Segment Start: Supplied material

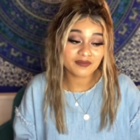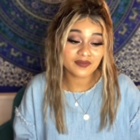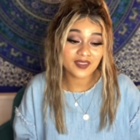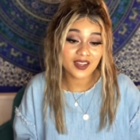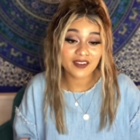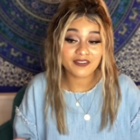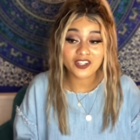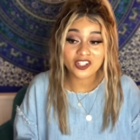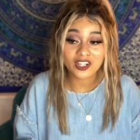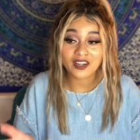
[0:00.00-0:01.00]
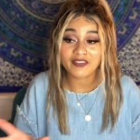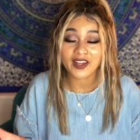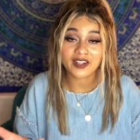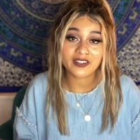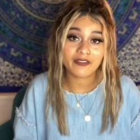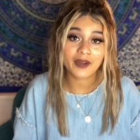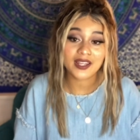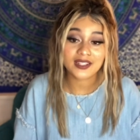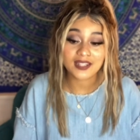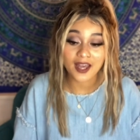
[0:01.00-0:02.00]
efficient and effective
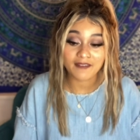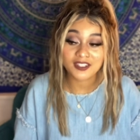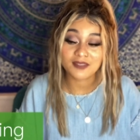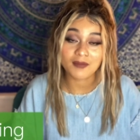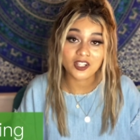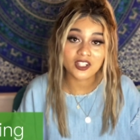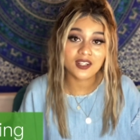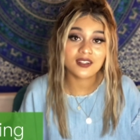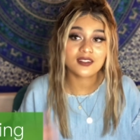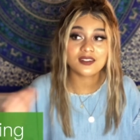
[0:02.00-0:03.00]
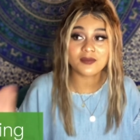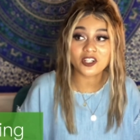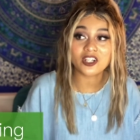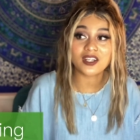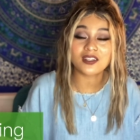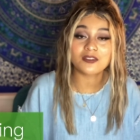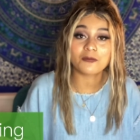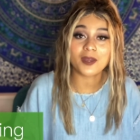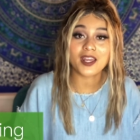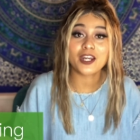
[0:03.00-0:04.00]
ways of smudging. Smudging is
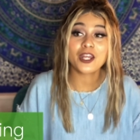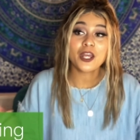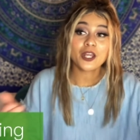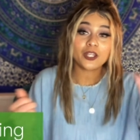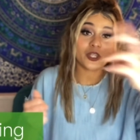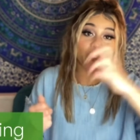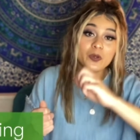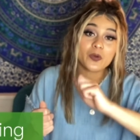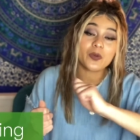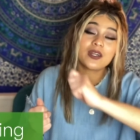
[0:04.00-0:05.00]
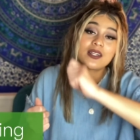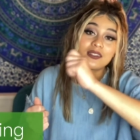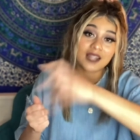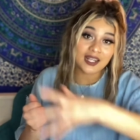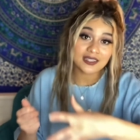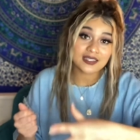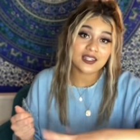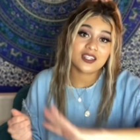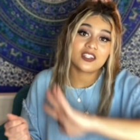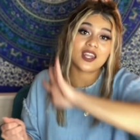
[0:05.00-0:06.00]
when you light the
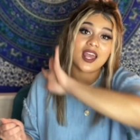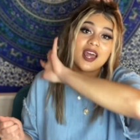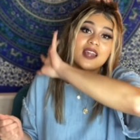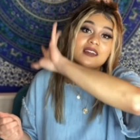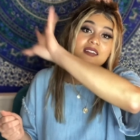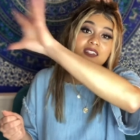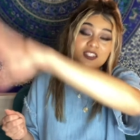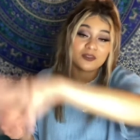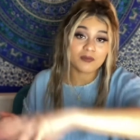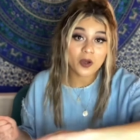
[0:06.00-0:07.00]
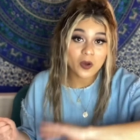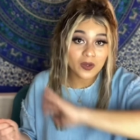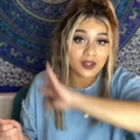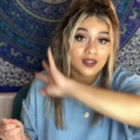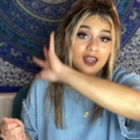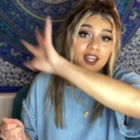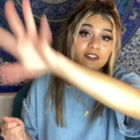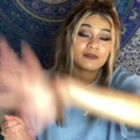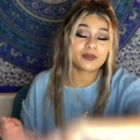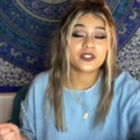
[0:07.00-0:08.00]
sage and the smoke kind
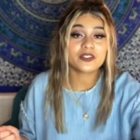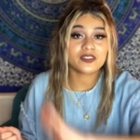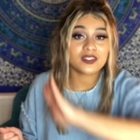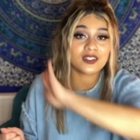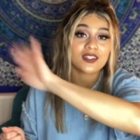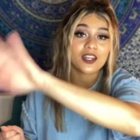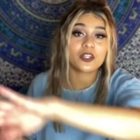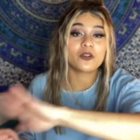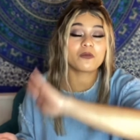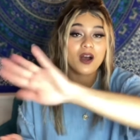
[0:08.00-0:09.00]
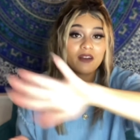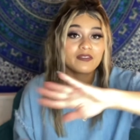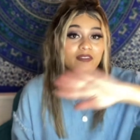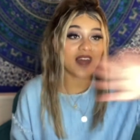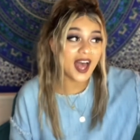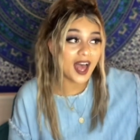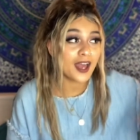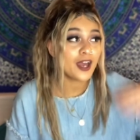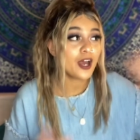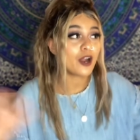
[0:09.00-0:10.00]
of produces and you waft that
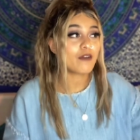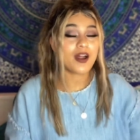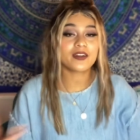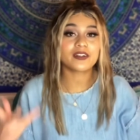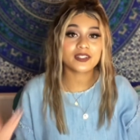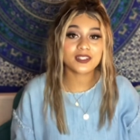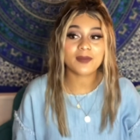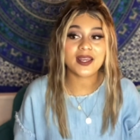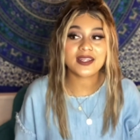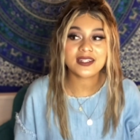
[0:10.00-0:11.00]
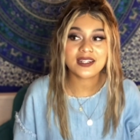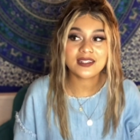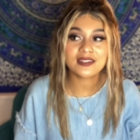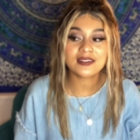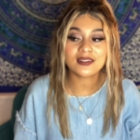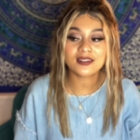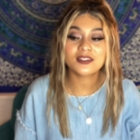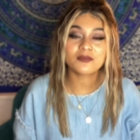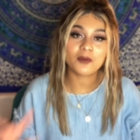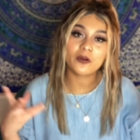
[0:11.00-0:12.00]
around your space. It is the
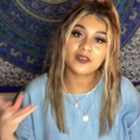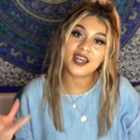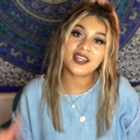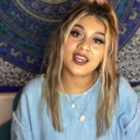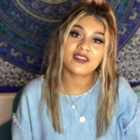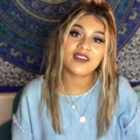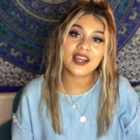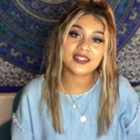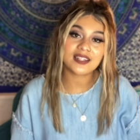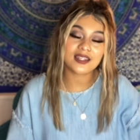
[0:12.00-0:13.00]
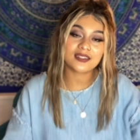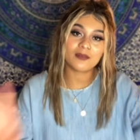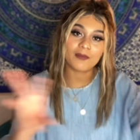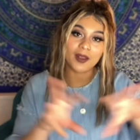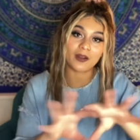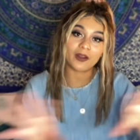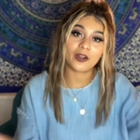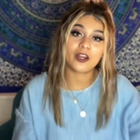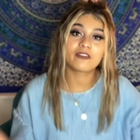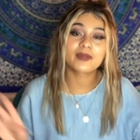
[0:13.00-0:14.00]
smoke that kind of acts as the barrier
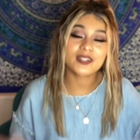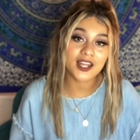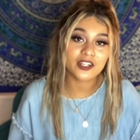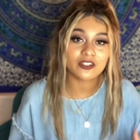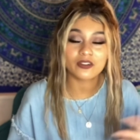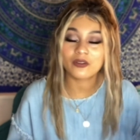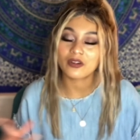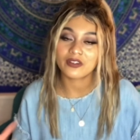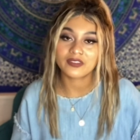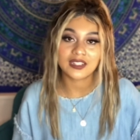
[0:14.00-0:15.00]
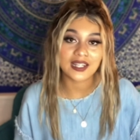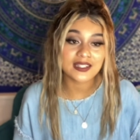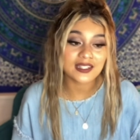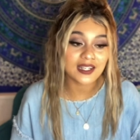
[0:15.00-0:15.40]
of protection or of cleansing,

Segment End: Supplied material
Segment Start: Supplied material

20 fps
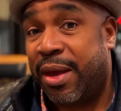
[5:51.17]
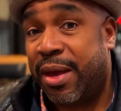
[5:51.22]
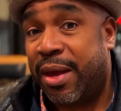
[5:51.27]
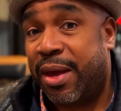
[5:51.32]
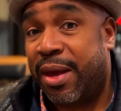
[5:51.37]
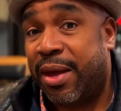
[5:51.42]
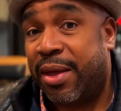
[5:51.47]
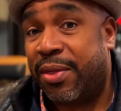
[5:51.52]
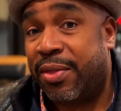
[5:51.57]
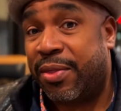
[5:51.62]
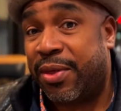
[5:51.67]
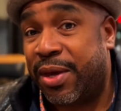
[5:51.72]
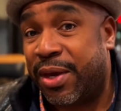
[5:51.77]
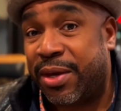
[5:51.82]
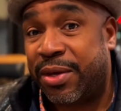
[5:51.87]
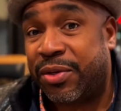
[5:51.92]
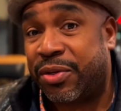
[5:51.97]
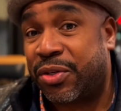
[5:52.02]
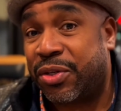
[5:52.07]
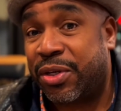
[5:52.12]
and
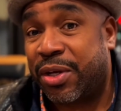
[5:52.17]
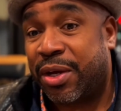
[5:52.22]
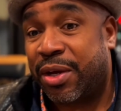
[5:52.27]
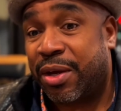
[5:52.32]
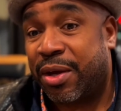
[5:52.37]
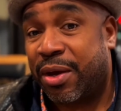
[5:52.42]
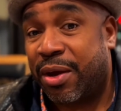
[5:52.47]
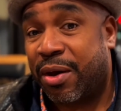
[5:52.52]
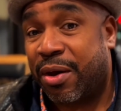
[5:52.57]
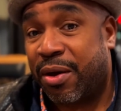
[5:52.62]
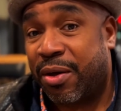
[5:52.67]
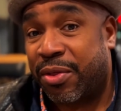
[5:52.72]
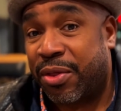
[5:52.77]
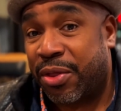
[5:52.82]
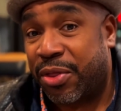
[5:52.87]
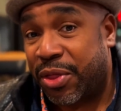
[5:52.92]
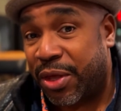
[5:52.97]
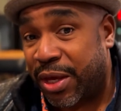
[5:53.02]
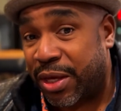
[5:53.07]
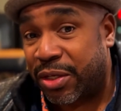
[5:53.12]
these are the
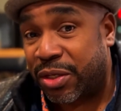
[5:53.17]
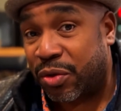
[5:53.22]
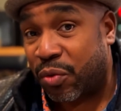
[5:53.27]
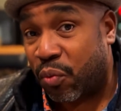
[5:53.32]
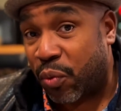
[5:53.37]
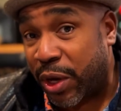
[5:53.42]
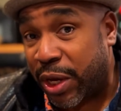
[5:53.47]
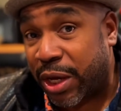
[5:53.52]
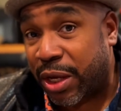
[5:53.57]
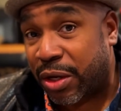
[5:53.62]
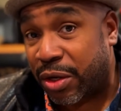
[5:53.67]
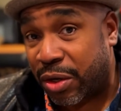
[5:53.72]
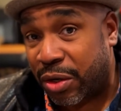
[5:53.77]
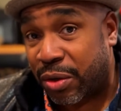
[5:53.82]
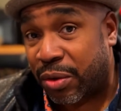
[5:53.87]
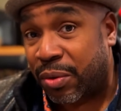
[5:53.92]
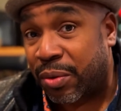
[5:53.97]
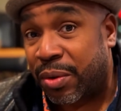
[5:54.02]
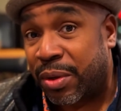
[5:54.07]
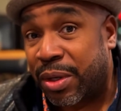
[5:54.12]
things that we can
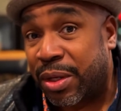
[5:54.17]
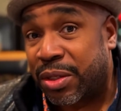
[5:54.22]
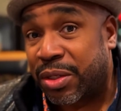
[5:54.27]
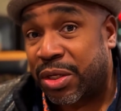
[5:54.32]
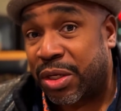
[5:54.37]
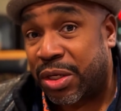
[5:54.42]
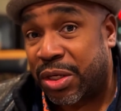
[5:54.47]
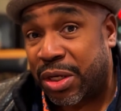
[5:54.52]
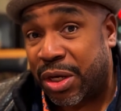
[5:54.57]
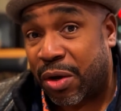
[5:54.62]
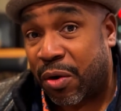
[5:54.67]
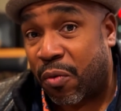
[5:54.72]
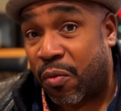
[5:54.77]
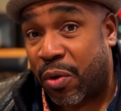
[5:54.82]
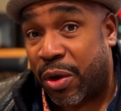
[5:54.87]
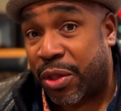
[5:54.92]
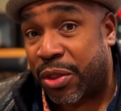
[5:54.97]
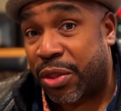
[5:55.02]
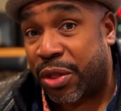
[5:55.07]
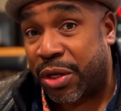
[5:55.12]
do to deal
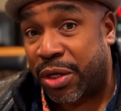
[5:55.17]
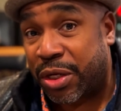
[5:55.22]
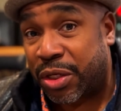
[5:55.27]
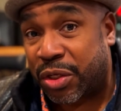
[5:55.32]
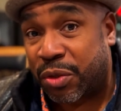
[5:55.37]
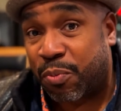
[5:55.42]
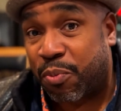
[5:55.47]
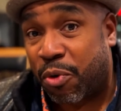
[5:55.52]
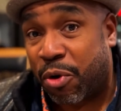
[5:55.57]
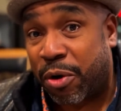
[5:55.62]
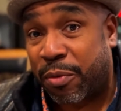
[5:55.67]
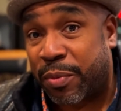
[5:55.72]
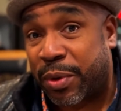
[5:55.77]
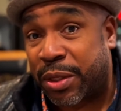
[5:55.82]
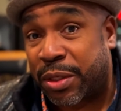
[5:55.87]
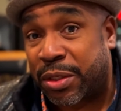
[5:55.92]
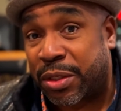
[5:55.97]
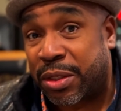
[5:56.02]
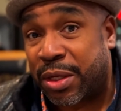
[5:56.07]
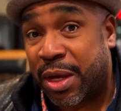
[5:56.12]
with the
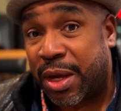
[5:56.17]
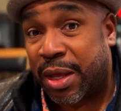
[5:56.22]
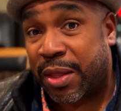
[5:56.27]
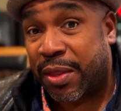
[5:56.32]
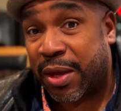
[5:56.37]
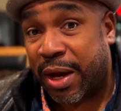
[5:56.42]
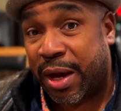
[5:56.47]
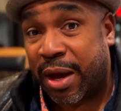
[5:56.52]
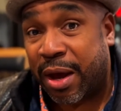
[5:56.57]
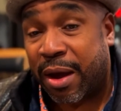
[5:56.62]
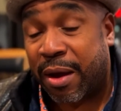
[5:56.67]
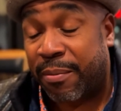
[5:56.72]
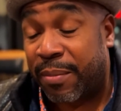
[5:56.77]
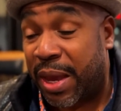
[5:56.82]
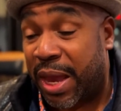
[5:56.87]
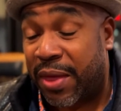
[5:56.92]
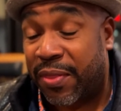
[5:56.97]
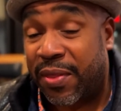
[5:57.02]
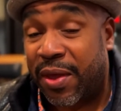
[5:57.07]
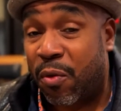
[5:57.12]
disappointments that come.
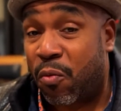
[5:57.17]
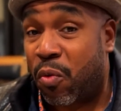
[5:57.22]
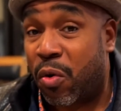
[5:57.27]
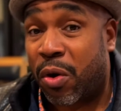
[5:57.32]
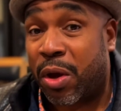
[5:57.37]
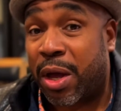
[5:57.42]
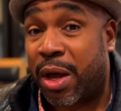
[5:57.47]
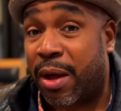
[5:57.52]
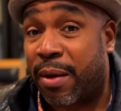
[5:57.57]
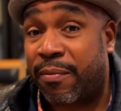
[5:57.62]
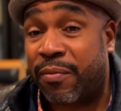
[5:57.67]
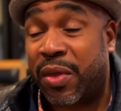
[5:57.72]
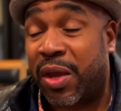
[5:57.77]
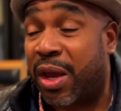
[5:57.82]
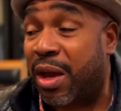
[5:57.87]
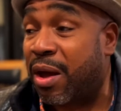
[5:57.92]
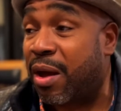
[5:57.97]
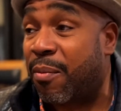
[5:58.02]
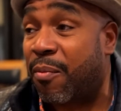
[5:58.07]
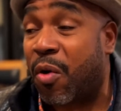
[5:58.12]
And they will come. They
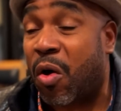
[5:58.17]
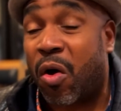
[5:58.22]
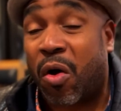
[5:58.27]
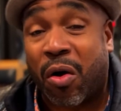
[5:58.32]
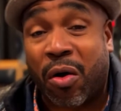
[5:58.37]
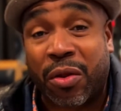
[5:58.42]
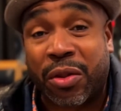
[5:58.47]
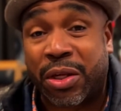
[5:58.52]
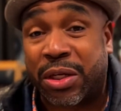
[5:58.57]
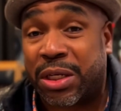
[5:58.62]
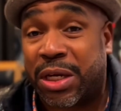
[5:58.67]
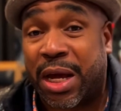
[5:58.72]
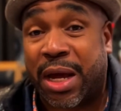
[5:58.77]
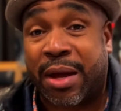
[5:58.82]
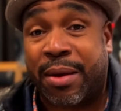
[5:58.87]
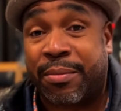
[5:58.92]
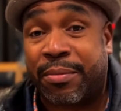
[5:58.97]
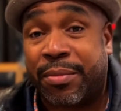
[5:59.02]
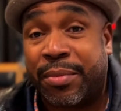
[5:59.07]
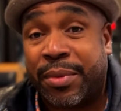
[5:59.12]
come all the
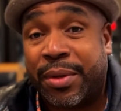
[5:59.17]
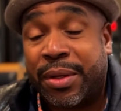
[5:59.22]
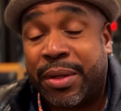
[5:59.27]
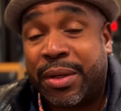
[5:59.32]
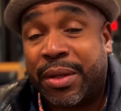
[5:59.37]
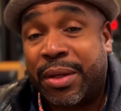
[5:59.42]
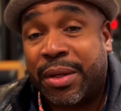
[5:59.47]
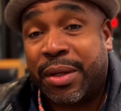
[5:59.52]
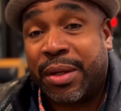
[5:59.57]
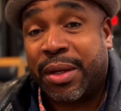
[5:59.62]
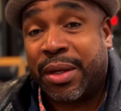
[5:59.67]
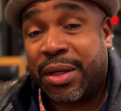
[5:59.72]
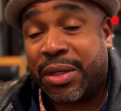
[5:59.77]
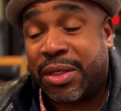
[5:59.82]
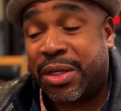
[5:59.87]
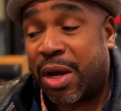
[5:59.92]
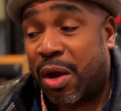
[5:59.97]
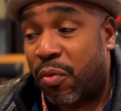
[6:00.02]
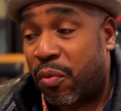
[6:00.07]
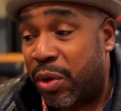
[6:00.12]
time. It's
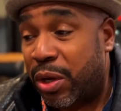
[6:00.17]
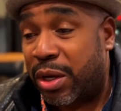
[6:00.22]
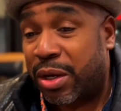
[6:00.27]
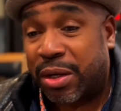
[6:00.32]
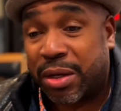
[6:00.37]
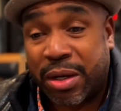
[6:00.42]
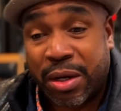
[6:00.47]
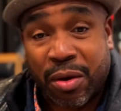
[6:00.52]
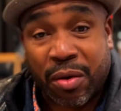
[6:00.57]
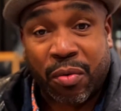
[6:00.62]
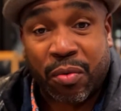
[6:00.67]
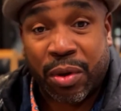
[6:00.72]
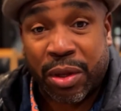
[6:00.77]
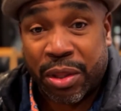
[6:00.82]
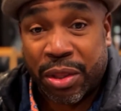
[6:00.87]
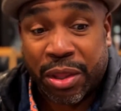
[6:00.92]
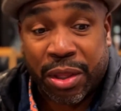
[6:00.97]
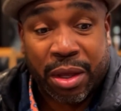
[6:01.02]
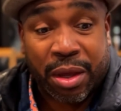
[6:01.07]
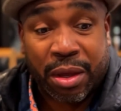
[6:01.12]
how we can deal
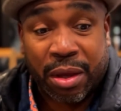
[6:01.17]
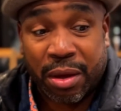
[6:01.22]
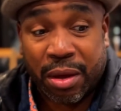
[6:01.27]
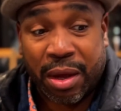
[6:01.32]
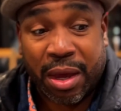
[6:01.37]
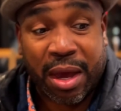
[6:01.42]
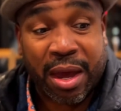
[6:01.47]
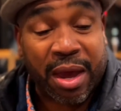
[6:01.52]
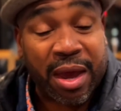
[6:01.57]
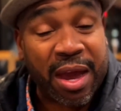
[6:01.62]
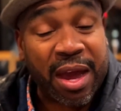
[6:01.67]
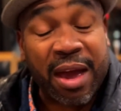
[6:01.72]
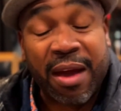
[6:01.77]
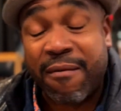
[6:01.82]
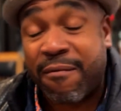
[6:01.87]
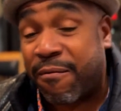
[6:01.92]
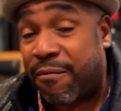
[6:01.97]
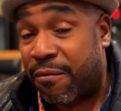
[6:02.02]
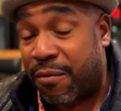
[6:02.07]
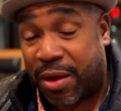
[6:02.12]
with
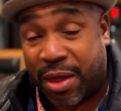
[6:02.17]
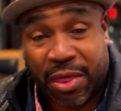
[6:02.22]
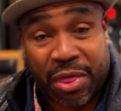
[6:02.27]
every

Segment End: Supplied material
Segment Start: Supplied material

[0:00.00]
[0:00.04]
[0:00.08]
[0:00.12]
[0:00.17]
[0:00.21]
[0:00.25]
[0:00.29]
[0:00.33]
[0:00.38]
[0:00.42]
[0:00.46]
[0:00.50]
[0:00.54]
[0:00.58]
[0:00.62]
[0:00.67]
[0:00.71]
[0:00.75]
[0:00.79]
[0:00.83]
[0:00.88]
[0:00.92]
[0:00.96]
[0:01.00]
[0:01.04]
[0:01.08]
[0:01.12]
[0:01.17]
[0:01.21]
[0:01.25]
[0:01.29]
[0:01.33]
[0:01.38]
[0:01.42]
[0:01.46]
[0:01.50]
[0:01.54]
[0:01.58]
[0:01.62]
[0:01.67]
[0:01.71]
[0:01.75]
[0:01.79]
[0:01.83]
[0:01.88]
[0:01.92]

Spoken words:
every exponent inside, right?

Segment End: Supplied material

Using the records above, print exactly the lines between the ones containing "[0:00.00-0:01.00]" and "[0:08.00-0:09.00]", inclusive, and nothing else; no pictures.

[0:00.00-0:01.00]
[0:01.00-0:02.00]
efficient and effective
[0:02.00-0:03.00]
[0:03.00-0:04.00]
ways of smudging. Smudging is
[0:04.00-0:05.00]
[0:05.00-0:06.00]
when you light the
[0:06.00-0:07.00]
[0:07.00-0:08.00]
sage and the smoke kind
[0:08.00-0:09.00]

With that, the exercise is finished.